Install Prometheus and create a configuration file with the following content:
global:
scrape_interval: 15s
# Scraping Prometheus itself
scrape_configs:
- job_name: 'prometheus'
scrape_interval: 5s
static_configs:
- targets: ['localhost:9090']
# Not needed when running with Kubernetes
- job_name: 'express'
scrape_interval: 5s
static_configs:
- targets: ['localhost:9091']
Start Prometheus:
prometheus --config.file=prom-conf.yml
Start Express and refresh localhost:3000 a couple of times.
node app.js
Open the Prometheus UI at localhost:9090, enter requests_total
into the search bar and you should see results.
So far, so good, but Prometheus is more useful when also monitoring the underlying infrastructure running an application, so the next step is to run Express and Prometheus on Kubernetes.
The express application needs a custom image, create a Dockerfile and add the following:
FROM node
WORKDIR /opt/ot-express
# install deps
COPY package.json /opt/ot-express
RUN npm install
# Setup workdir
COPY . /opt/ot-express
# run
EXPOSE 3000
CMD ["npm", "start"]
Build the image with:
docker build -t ot-express .
Download the Kubernetes definition file from the GitHub repo for this post.
A lot of the configuration is necessary to give Prometheus permission to scrape Kubernetes endpoints, the configuration more unique to this example is the following:
apiVersion: apps/v1
kind: Deployment
metadata:
name: ot-express
spec:
replicas: 1
selector:
matchLabels:
app: ot-express
template:
metadata:
labels:
app: ot-express
annotations:
prometheus.io/scrape: "true"
prometheus.io/port: "9091"
spec:
containers:
- name: ot-express
image: ot-express
imagePullPolicy: Never
ports:
- name: express-app
containerPort: 3000
- name: express-metrics
containerPort: 9091
---
apiVersion: v1
kind: Service
metadata:
name: ot-express
labels:
app: ot-express
spec:
ports:
- name: express-app
port: 3000
targetPort: express-app
- name: express-metrics
port: 9091
targetPort: express-metrics
selector:
app: ot-express
type: NodePort
This deployment uses annotations to inform Prometheus to scrape metrics from applications in the deployment, and exposes the express and Prometheus ports it uses.

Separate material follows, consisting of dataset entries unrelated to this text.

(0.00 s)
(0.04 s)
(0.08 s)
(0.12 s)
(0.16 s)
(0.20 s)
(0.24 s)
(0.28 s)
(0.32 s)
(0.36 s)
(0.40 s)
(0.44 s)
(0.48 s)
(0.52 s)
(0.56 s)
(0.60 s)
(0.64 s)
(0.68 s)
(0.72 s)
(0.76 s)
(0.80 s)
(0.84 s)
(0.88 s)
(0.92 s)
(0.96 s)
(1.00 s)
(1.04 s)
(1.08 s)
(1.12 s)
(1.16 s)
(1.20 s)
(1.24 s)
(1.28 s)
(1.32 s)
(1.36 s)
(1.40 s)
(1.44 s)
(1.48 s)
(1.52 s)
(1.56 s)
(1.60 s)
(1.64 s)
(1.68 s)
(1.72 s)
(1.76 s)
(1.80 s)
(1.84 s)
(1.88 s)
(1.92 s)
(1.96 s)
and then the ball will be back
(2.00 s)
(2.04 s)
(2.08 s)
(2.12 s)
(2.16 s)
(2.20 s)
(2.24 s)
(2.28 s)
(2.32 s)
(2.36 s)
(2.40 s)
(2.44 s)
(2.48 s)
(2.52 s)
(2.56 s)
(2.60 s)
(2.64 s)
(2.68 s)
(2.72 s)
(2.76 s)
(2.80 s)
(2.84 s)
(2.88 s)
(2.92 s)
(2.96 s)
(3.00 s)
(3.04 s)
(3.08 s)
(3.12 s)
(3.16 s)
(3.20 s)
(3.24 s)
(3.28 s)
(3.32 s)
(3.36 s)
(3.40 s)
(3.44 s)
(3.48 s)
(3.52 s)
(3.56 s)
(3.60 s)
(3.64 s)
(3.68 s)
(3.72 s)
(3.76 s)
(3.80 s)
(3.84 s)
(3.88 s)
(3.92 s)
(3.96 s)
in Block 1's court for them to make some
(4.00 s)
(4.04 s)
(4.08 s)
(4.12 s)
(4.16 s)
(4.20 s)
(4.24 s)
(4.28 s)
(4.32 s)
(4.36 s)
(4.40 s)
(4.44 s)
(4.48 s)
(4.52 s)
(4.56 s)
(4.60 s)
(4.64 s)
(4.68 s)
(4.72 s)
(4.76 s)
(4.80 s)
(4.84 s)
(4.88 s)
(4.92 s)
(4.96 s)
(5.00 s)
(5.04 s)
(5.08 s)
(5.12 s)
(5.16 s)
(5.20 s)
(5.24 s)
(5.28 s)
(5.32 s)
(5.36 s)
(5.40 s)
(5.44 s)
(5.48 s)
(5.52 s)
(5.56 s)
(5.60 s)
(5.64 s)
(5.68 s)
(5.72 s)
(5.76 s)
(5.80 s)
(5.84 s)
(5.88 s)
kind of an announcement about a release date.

Update the Prometheus configuration to include scraping metrics from Kubernetes-discovered endpoints. This means you can remove the previous Express job.
global:
scrape_interval: 15s
scrape_configs:
- job_name: 'prometheus'
scrape_interval: 5s
static_configs:
- targets: ['localhost:9090']
- job_name: 'kubernetes-service-endpoints'
kubernetes_sd_configs:
- role: endpoints
relabel_configs:
- action: labelmap
regex: __meta_kubernetes_service_label_(.+)

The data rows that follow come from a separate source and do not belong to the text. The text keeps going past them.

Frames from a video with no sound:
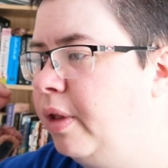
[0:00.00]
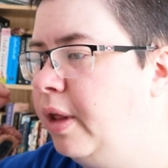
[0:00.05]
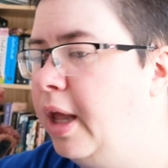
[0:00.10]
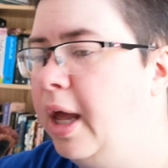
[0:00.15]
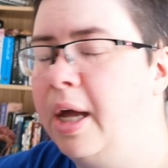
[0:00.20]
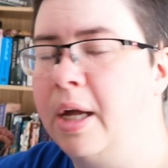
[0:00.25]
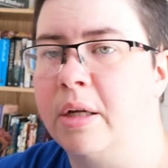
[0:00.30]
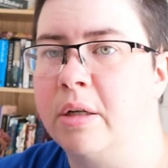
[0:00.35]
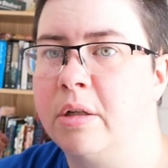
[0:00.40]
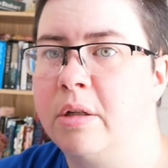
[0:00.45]

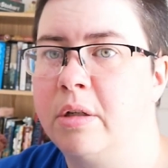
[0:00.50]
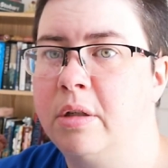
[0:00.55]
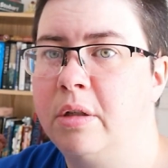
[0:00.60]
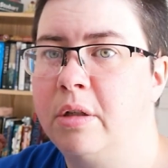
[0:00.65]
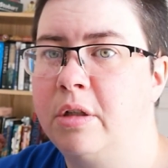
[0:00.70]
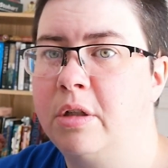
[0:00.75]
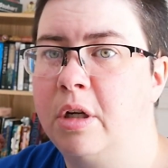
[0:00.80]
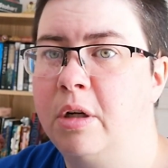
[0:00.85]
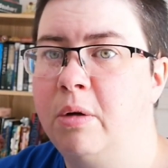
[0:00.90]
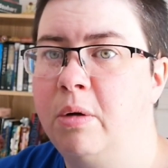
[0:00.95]
Yeah,
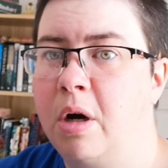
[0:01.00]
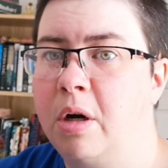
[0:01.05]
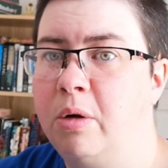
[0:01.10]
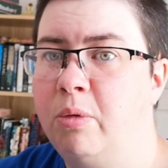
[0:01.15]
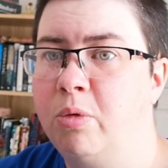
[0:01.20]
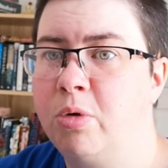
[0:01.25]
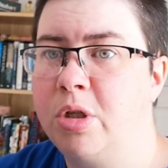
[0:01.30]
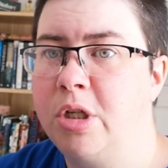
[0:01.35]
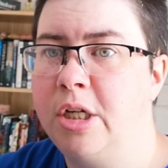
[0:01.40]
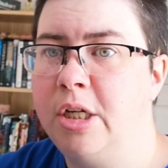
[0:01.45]
so
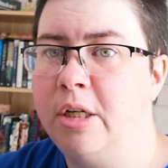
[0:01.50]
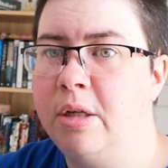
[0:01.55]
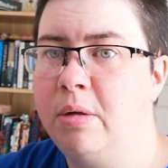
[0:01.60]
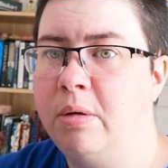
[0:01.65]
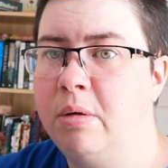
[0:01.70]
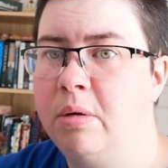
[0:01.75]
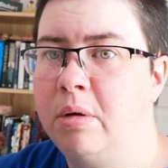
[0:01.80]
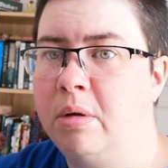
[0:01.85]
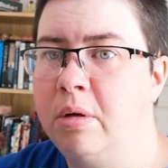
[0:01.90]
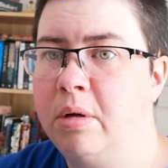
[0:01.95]
I will see
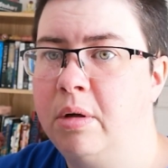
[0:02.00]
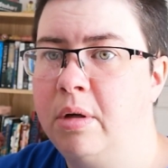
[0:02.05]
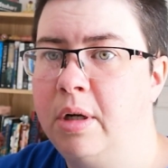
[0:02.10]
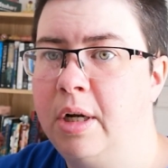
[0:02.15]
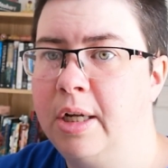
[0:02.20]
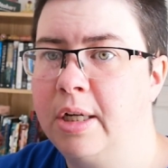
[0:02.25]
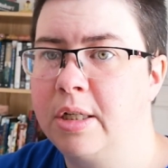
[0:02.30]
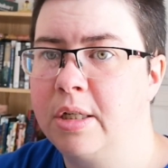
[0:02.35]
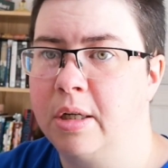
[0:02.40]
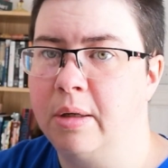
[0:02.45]
you
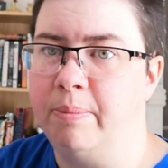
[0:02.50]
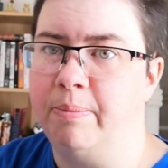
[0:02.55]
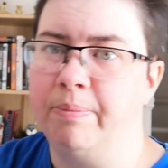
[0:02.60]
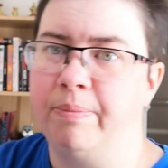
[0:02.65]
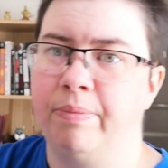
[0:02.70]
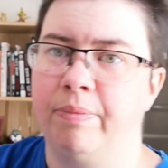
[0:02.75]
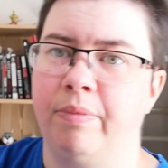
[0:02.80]
next time.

- source_labels: [__meta_kubernetes_namespace]
action: replace
target_label: kubernetes_namespace
- source_labels: [__meta_kubernetes_service_name]
action: replace
target_label: kubernetes_name
Create a ConfigMap of the Prometheus configuration:
kubectl create configmap prometheus-config --from-file=prom-conf.yml
Send the Kubernetes declaration to the server with:
kubectl apply -f k8s-local.yml
Find the exposed URL and port for the Express service, open and refresh the page a few times. Find the exposed URL and port for the Prometheus UI, enter requests_total
into the search bar and you should see results.
The demo application works and sends metrics when run on the host machine, Docker, or Kubernetes. But it’s not complex, and doesn’t send that many useful metrics. While still not production-level complex, this example application from the ExpressJS website adds multiple routes and HTTP protocols.

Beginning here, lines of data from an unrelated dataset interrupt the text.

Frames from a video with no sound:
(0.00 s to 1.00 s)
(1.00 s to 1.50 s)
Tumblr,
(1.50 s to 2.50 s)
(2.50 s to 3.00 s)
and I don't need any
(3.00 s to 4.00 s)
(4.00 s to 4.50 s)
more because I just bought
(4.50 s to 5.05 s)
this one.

Adding in the other code the demo application needs, update app.js to the following:
const express = require("express");
const { countAllRequests } = require("./monitoring");
const PORT = process.env.PORT || "3000";
const app = express();
app.use(countAllRequests());
function error(status, msg) {
var err = new Error(msg);
err.status = status;
return err;
}
app.use('/api', function(req, res, next){
var key = req.query['api-key'];
if (!key) return next(error(400, 'api key required'));
if (apiKeys.indexOf(key) === -1) return next(error(401, 'invalid api key'))
req.key = key;
next();
});
var apiKeys = ['foo', 'bar', 'baz'];
var repos = [
{ name: 'express', url: 'https://github.com/expressjs/express' },
{ name: 'stylus', url: 'https://github.com/learnboost/stylus' },
{ name: 'cluster', url: 'https://github.com/learnboost/cluster' }
];
var users = [
{ name: 'tobi' }
, { name: 'loki' }
, { name: 'jane' }
];
var userRepos = {
tobi: [repos[0], repos[1]]
, loki: [repos[1]]
, jane: [repos[2]]
};
app.get('/api/users', function(req, res, next){
res.send(users);
});
app.get('/api/repos', function(req, res, next){
res.send(repos);
});
app.get('/api/user/:name/repos', function(req, res, next){
var name = req.params.name;
var user = userRepos[name];
if (user) res.send(user);
else next();
});
app.use(function(err, req, res, next){
res.status(err.status || 500);
res.send({ error: err.message });
});
app.use(function(req, res){
res.status(404);
res.send({ error: "Sorry, can't find that" })
});
app.listen(parseInt(PORT, 10), () => {
console.log(`Listening for requests on https://localhost:${PORT}`);
});
There are a lot of different routes to try (read the comments in the original code), but here are a couple (open them more than once):
Start the application with Docker as above, and everything works the same, but with more metrics scraped by Prometheus.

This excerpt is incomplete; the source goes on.